L'instauration d'une zone à circulation restreinte dans Paris fait l'objet d'un recours par plusieurs associations. Le tribunal administratif a entendu leur requête. Réponse le 11 juin.
 

 

Ce qui est en cause ici, c'est la liberté de circuler dans la capitale, les vignettes Crit'Air, l'exclusion des véhicules anciens (autos, motos, cyclos, fourgons), la possible extension sur toute la zone incluse dans l'A86...

 

Quatre associations ont déposé un recours devant le tribunal administratif, dont la FFAC (Fédération français des autombilistes citoyens), qui a déjà manifesté à Vincennes avec la FMF (Fédération des motards de France) ainsi que la FFMC qui organise chaque dimanche matin une "Ronde des bannies", place Vauban, derrière les Invalides. On en est à la 104e Ronde...

 
 


Décision lundi 11 juin


 
Voici leurs arguments. Ils reposent sur l'absence d'évaluation préalable de l'efficacité de la ZCR. Le tribunal donnera sa réponse le 11 juin.

 

  • Le décret, lorsqu'il fixe le contenu de l'étude d'impact, introduit la liste des éléments de cette étude par l'adverbe "notamment", ce qui signifie que la liste fixée par ce décret n'est pas exclusive.

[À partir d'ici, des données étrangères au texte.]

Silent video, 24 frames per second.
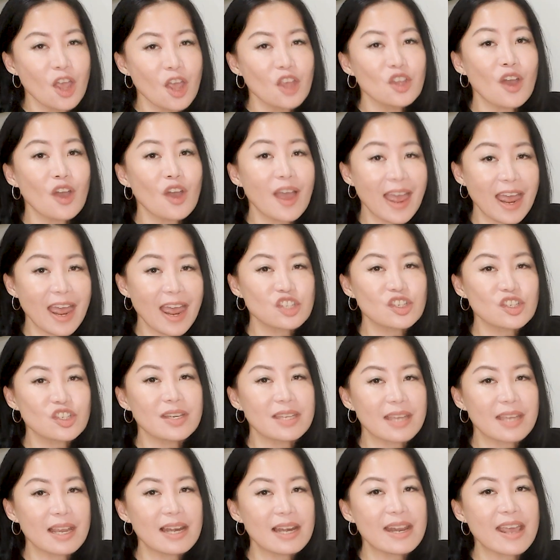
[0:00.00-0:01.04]
Your actual
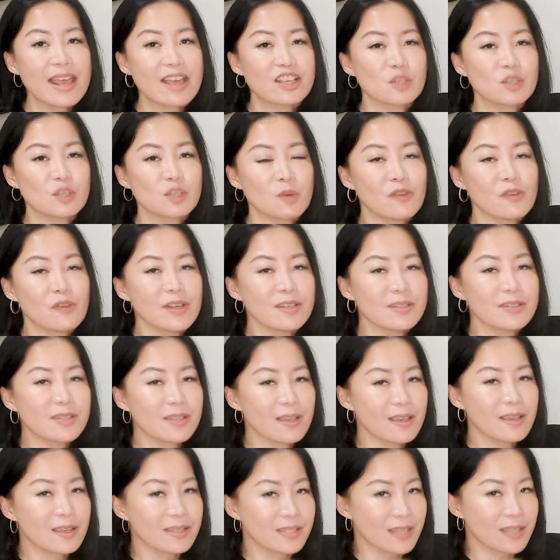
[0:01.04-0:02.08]
daily experience
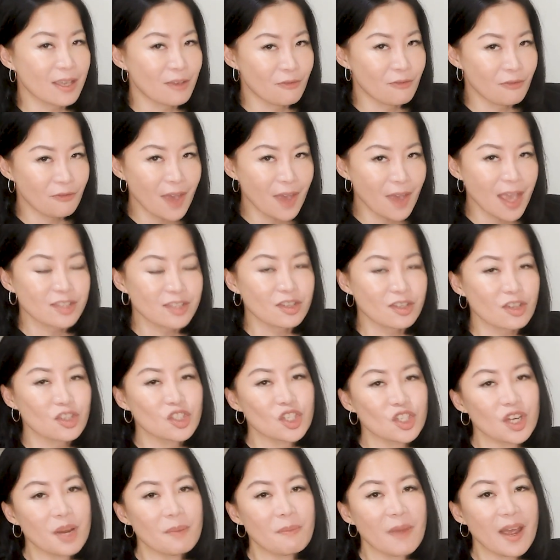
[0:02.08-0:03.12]
is in fact
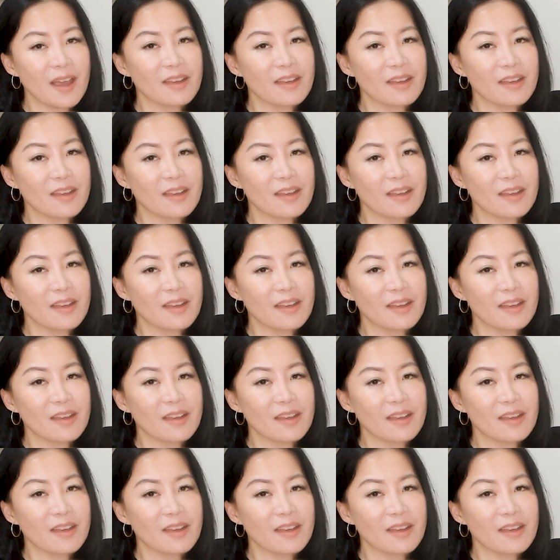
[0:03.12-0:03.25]
shaped by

Il faut donc bien se référer à la loi et au décret pour déterminer le contenu exacte de l'étude d'impact. L'un n'exclut pas l'autre. Conclusion : l'étude est incomplète.

 

  • Sur la présentation de l'évaluation de la diminution attendue des émissions. AirParif a évalué, non la diminution des émissions de pollution, ni celle des émissions du trafic routier, mais uniquement celle qui viendrait en plus de la diminution résultant du renouvellement "naturel" du parc. Les résultats correspondent donc à une portion de la diminution des émissions liées au renouvellement "naturel" du parc. Et non à une diminution globale des émissions de polluant. Grâce à cette présentation biaisée, tout le monde s'y est trompé, les médias, le public, et même le rapporteur public (la remarque a fait sourire la présidente du tribunal...).

 

  • De par une étude lacunaire et présentée de manière biaisée, l'information du public a été viciée et la zone à circulation restreinte doit être annulée.

 

  • Cette présentation lacunaire et trompeuse est voulue par la Mairie de Paris car, sans cela, les bénéfices attendus des interdictions auraient été manifestement disproportionnés au regard du nombre d'usagers concernés. On ne peut qu'en déduire que la zone à circulation restreinte n'est ni nécessaire, ni justifiée, ni proportionnée et qu'elle doit être annulée.

 

Voies sur berge  : plaidé en juillet

 

La FFAC a aussi déposé un recours contre la fermeture des voies sur berge. Il sera plaidé le mardi 3 juillet à 10 heures au tribunal admnistratif de Paris.

 


La fermeture des voies sur berge avait déjà été annulée. Un nouvel arrêté a été pris.

 


Les arguments, à nouveau, de la FFAC.
 
  • L’absence d’étude préalable à la fermeture, pourtant obligatoire lorsque le projet à des incidences sur l’environnement (que nul ne peut nier suite au report de la circulation sur d’autres voies beaucoup plus proches des habitants) ;

 

  • Le détournement de pouvoir : cette fermeture a uniquement pour objet de faire obstacle à l’annulation de la précédente fermeture qui obligeait la Maire de Paris à rouvrir les voies à la circulation ;

 

  • La disproportion entre l’objectif poursuivi, savoir protéger le patrimoine et développer le tourisme, et le moyen utilisé (la fermeture des voies) : la poursuite de cet objectif n’imposait pas la fermeture des voies, déjà aménagée sous la précédente mandature pour permettre une cohabitation pacifiée entre usagers, à tout le moins pas entièrement, la fermeture des 2 tunnels n’étant pas justifié par un intérêt patrimonial, encore moins par leur attrait pour les touristes.